▸ DATA FOR THIS EXERCISE
#####

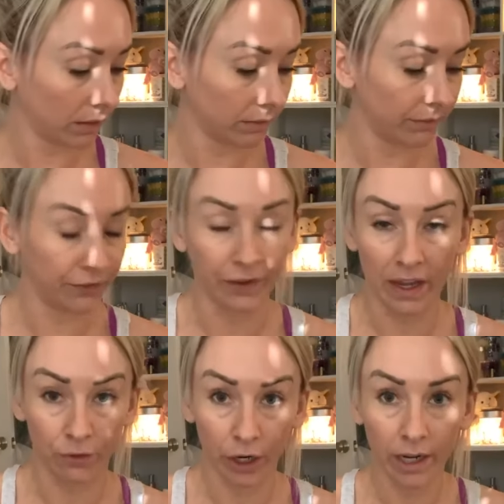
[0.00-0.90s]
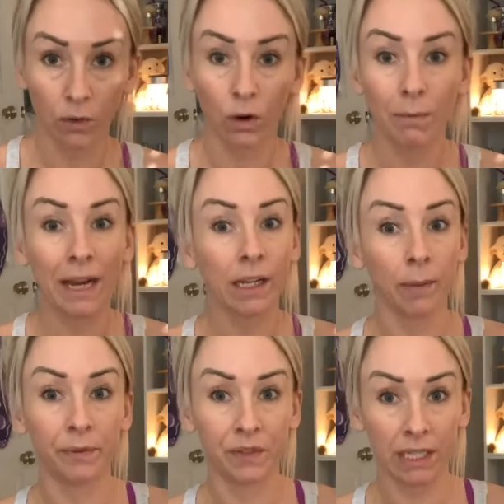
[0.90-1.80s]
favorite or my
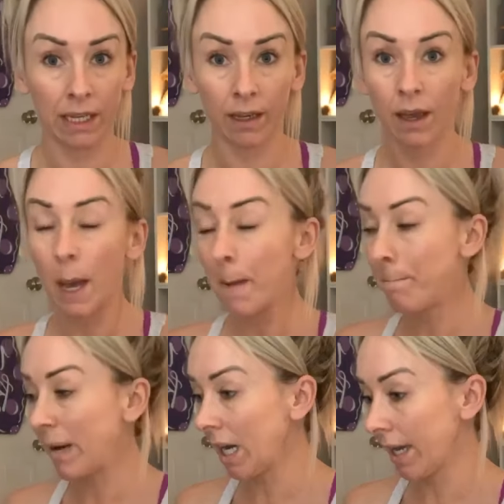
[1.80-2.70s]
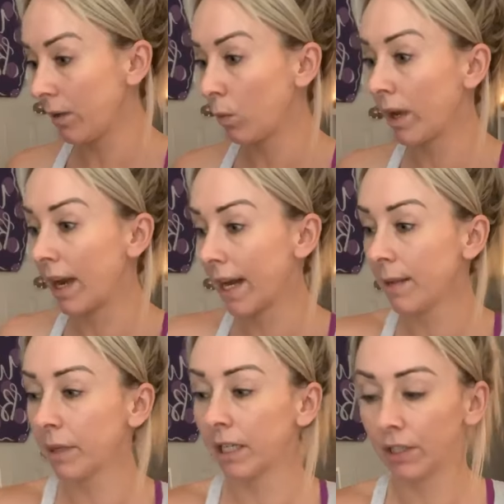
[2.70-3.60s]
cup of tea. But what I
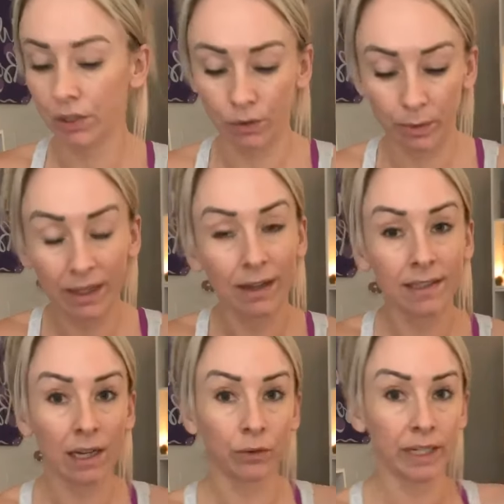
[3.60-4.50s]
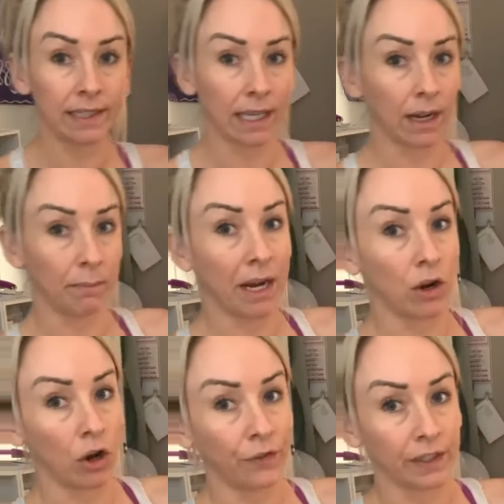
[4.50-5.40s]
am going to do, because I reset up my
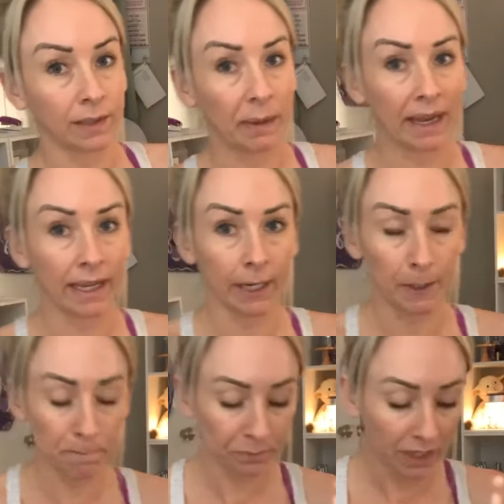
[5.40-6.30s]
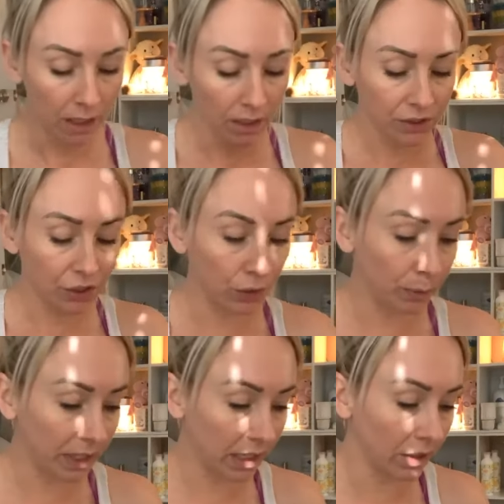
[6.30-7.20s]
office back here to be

#####

Since the pictures are not wanted, copy only the text of the records above, exactly.

▸ SOLUTION
[0.00-0.90s]
[0.90-1.80s]
favorite or my
[1.80-2.70s]
[2.70-3.60s]
cup of tea. But what I
[3.60-4.50s]
[4.50-5.40s]
am going to do, because I reset up my
[5.40-6.30s]
[6.30-7.20s]
office back here to be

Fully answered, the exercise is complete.